Une fois de plus, c’est dans les détails que le spectateur va, à plusieurs reprises, trouver son ravissement. D’abord avec le cenote (sorte de mare profonde) dans lequel un archéologue va plonger et ce qu’il découvre. Puis avec le monstre lui-même et la façon qu’il a d’ingurgiter ce qui passe à sa portée : voir comment le gluant fait place à une peau aspirée d’où ressort le squelette est plutôt jouissif.

L’autre avantage des films de science-fiction ou d’épouvante est de mettre l’accent sur les inquiétudes de l’époque. Et, en 1959, elle est nucléaire, l’inquiétude. Car le monstre fait grimper aussi sûrement un compteur Geiger que Marilyn Monroe l’émotion d’un partenaire. La bestiole est radioactive, goddam ! Les bombes de Hiroshima et Nagasaki sont encore fortement inscrites dans les esprits et les scientifiques n’ont pas bonne presse. Comme le chante alors Boris Vian, ces fameux bricoleurs qui font en amateurs des bombes atomiques sont prêts à tout et ce ne sont pas les films contemporains de Jack Arnold qui diront le contraire. Pour lutter contre la faim dans le monde ou faire des essais nucléaires, les scientifiques sont capables d’agrandir les araignées (Tarantula) ou rapetisser les gens (L’homme qui rétrécit). Caltiki ressemble à un sujet de Jack Arnold. Parce qu’il prélève un échantillon de la créature pour l’étudier, le biologiste qui faisait partie de l’expédition (John Merivale) va devenir celui par qui les problèmes arrivent.

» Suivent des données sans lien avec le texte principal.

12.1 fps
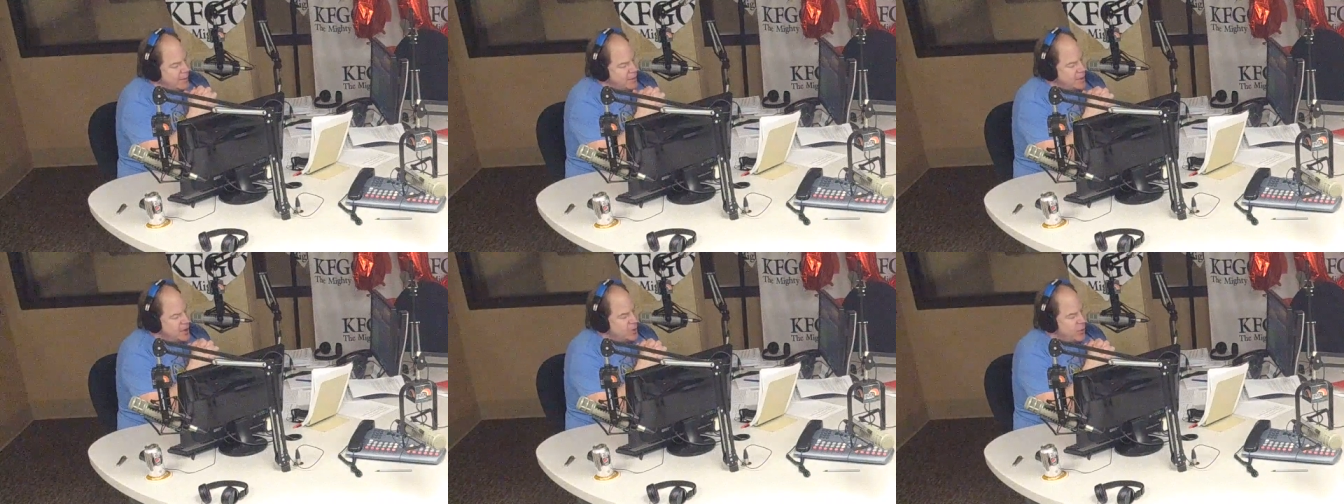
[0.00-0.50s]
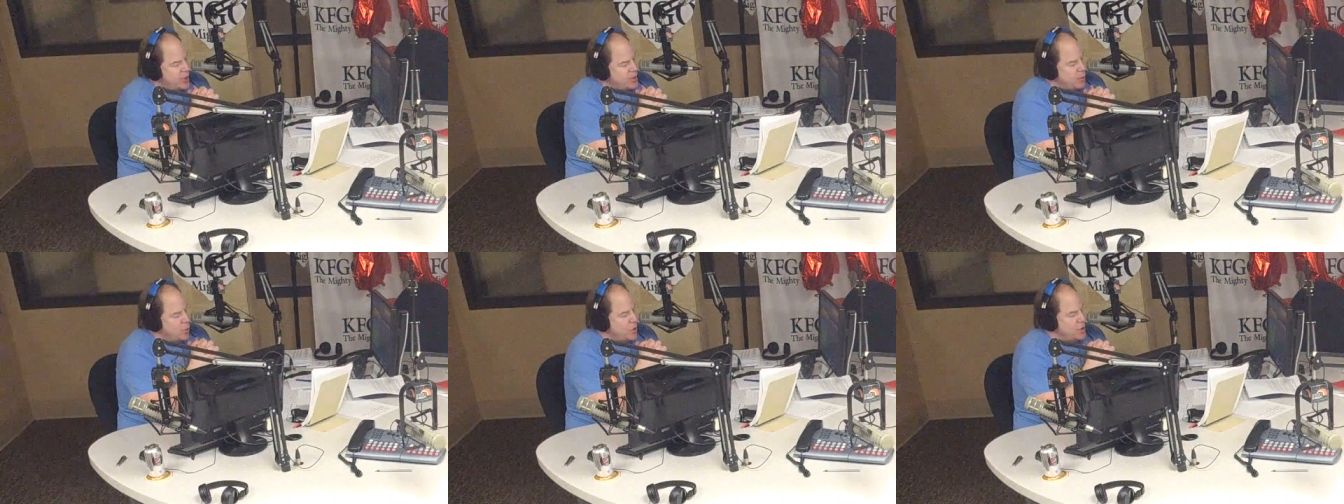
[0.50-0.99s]

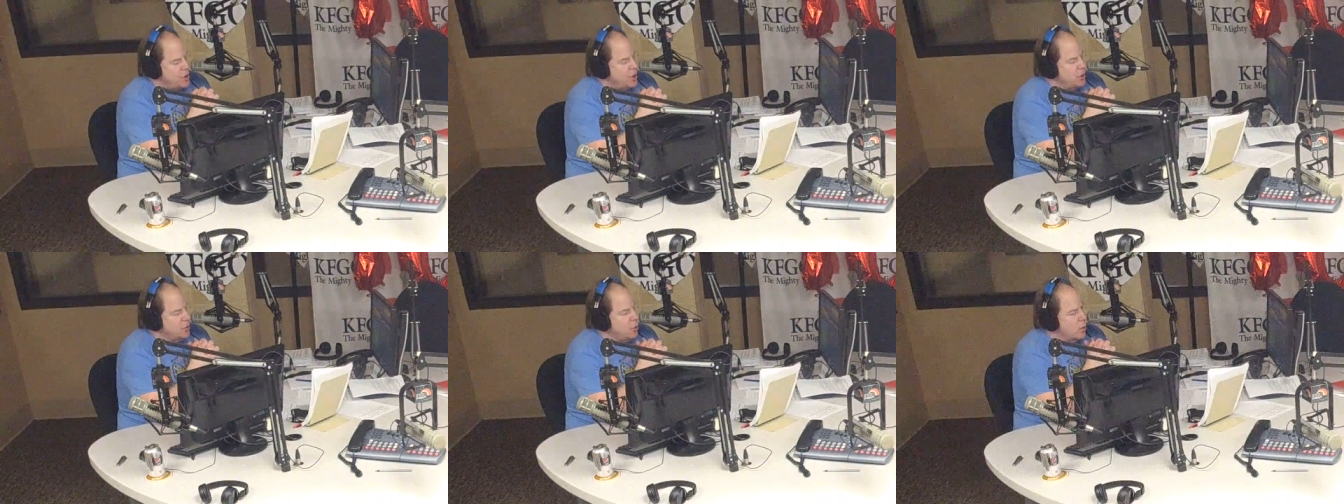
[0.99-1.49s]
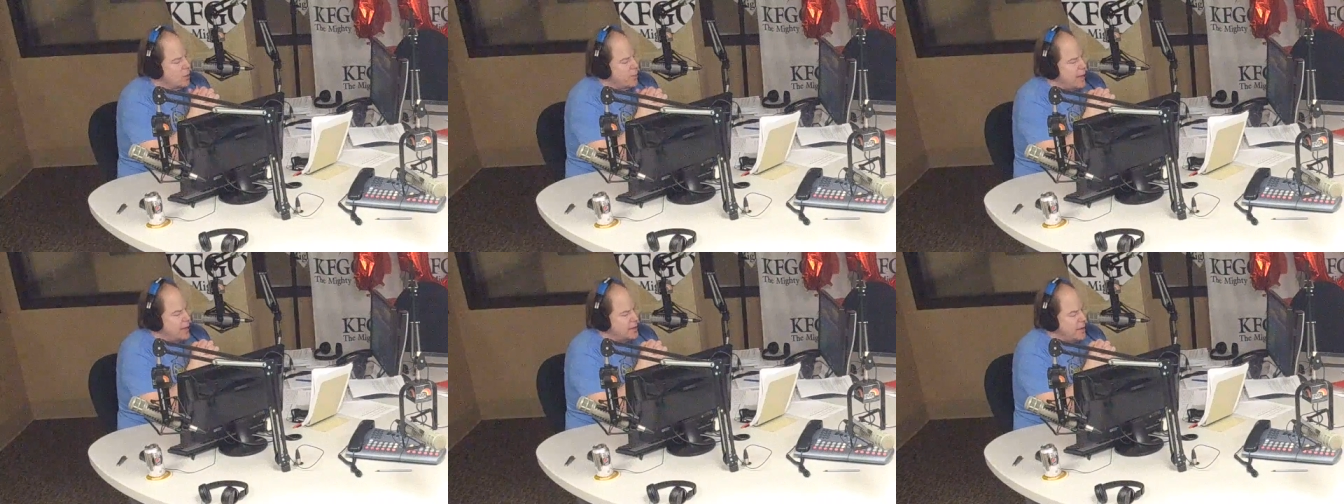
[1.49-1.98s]
situation where shuttled
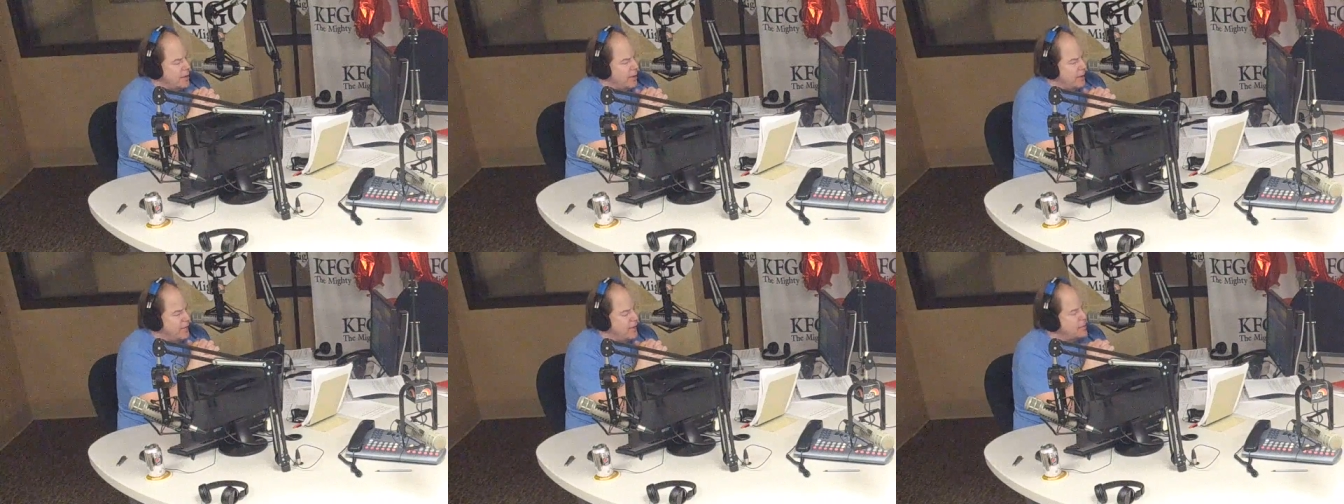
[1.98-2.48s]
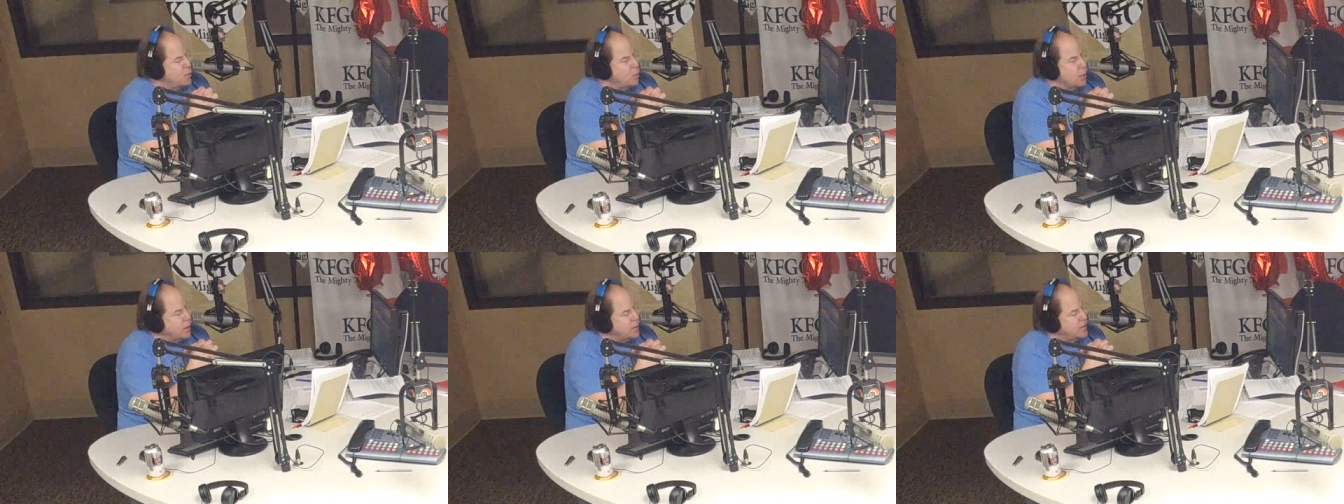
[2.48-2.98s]
quarterbacks on an offense
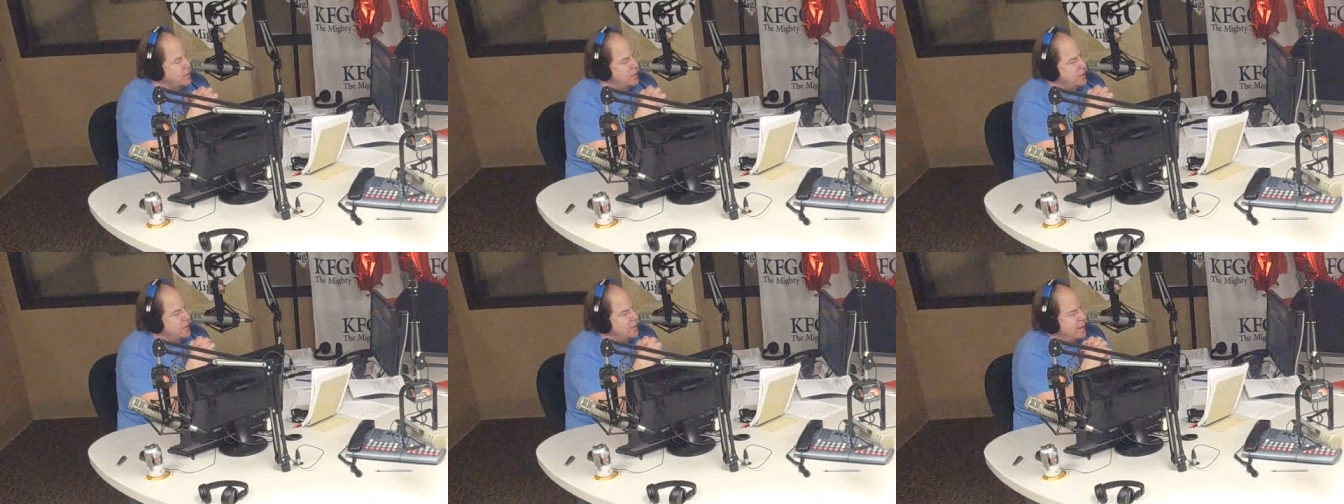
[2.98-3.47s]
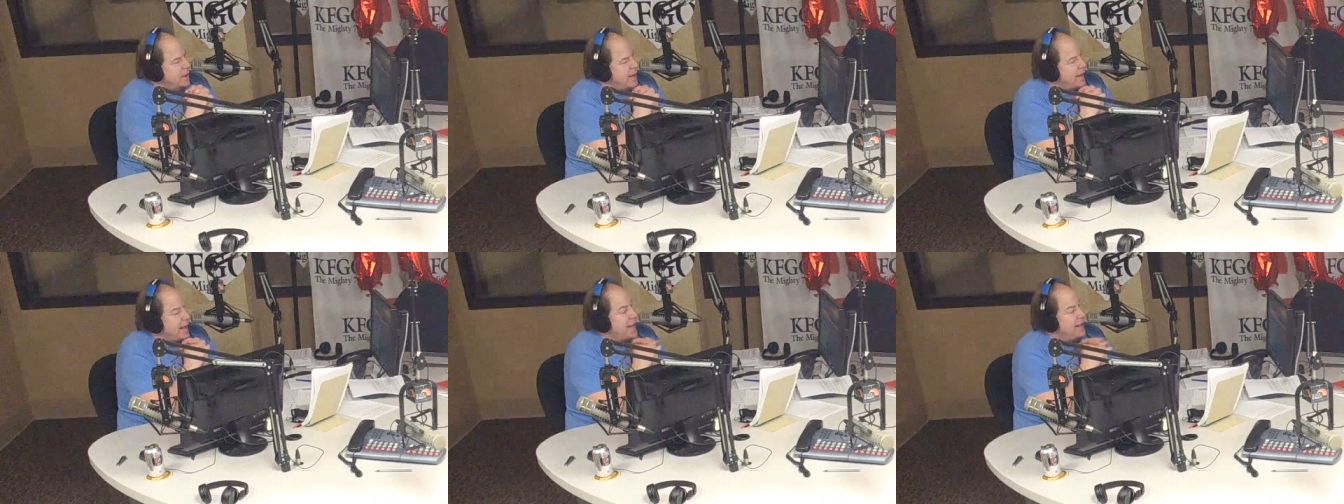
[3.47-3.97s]
worked uh,
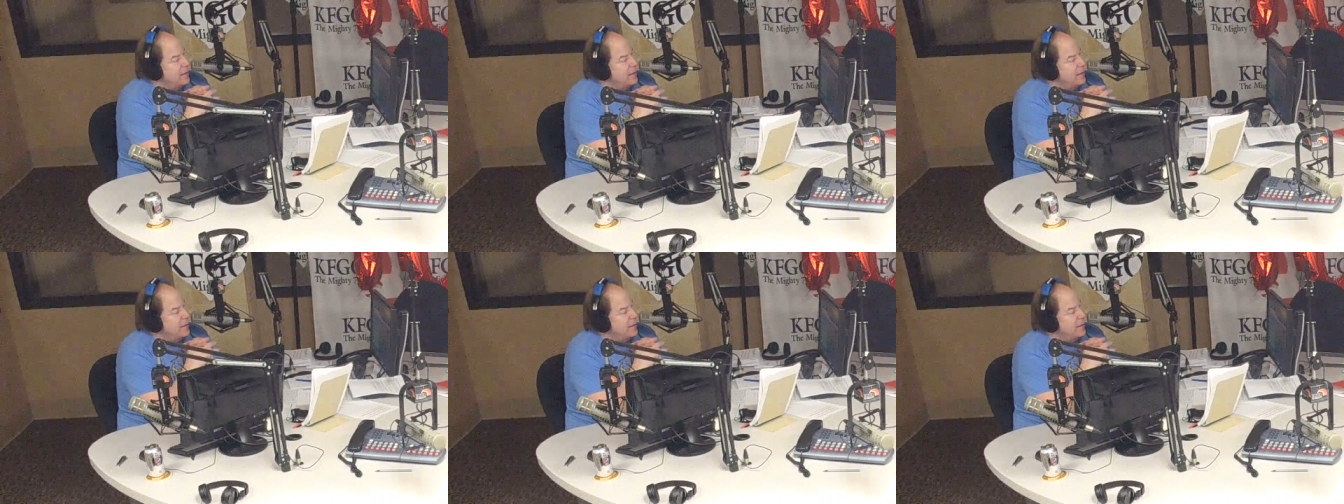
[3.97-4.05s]
at any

Bon, il y a donc cette créature qui ressemble, vue de loin, à une gigantesque paille de fer et qui prête aujourd’hui plus à sourire qu’autre chose. Parallèlement au grossissement de la bestiole, les humains deviennent de plus en plus méchants (c’est le cas d’un des membres de l’expédition, qui a été mordu) ou allergiques à l’intelligence (les flics qui ralentissent le scientifique).

On comprendra que Caltiki ne va plus aujourd’hui nous faire frissonner d’effroi mais devenir ce chaînon jusqu’à présent manquant entre la SF américaine des années cinquante et l’horreur à l’italienne, telle qu’elle va commencer à exister dès la décennie suivante.

À noter que, pour les spectateurs de l’époque, le générique semblait être celui d’un film anglo-saxon : outre l’acteur canadien John Merivale, il indiquait comme réalisateur un certain Robert Hamton, ce qui, d’ailleurs, était une faute d’orthographe inscrite à l’écran car Freda avait déjà utilisé à maintes reprises le pseudo de Robert Hampton.

Jean-Charles Lemeunier

Caltiki, le monstre immortel
Année : 1959
Titre original : Caltiki il mostro immortale
Origine : Italie
Réal. : Robert Hamton (Riccardo Freda)
Scén. : Filippo Sanjust
Photo : Mario Bava
Musique : Roberto Nicolosi et Bruno Vailati
Montage : Salvatore Billitteri
Durée : 76 min
Avec Philip Merivale, Didi Perego, Gérard Herter, Daniela Rocca, Giacomo Rossi-Stuart, Daniele Vargas, Arturo Dominici…

Sortie en combo DVD/Blu-ray + livret par Artus Films le 19 avril 2022.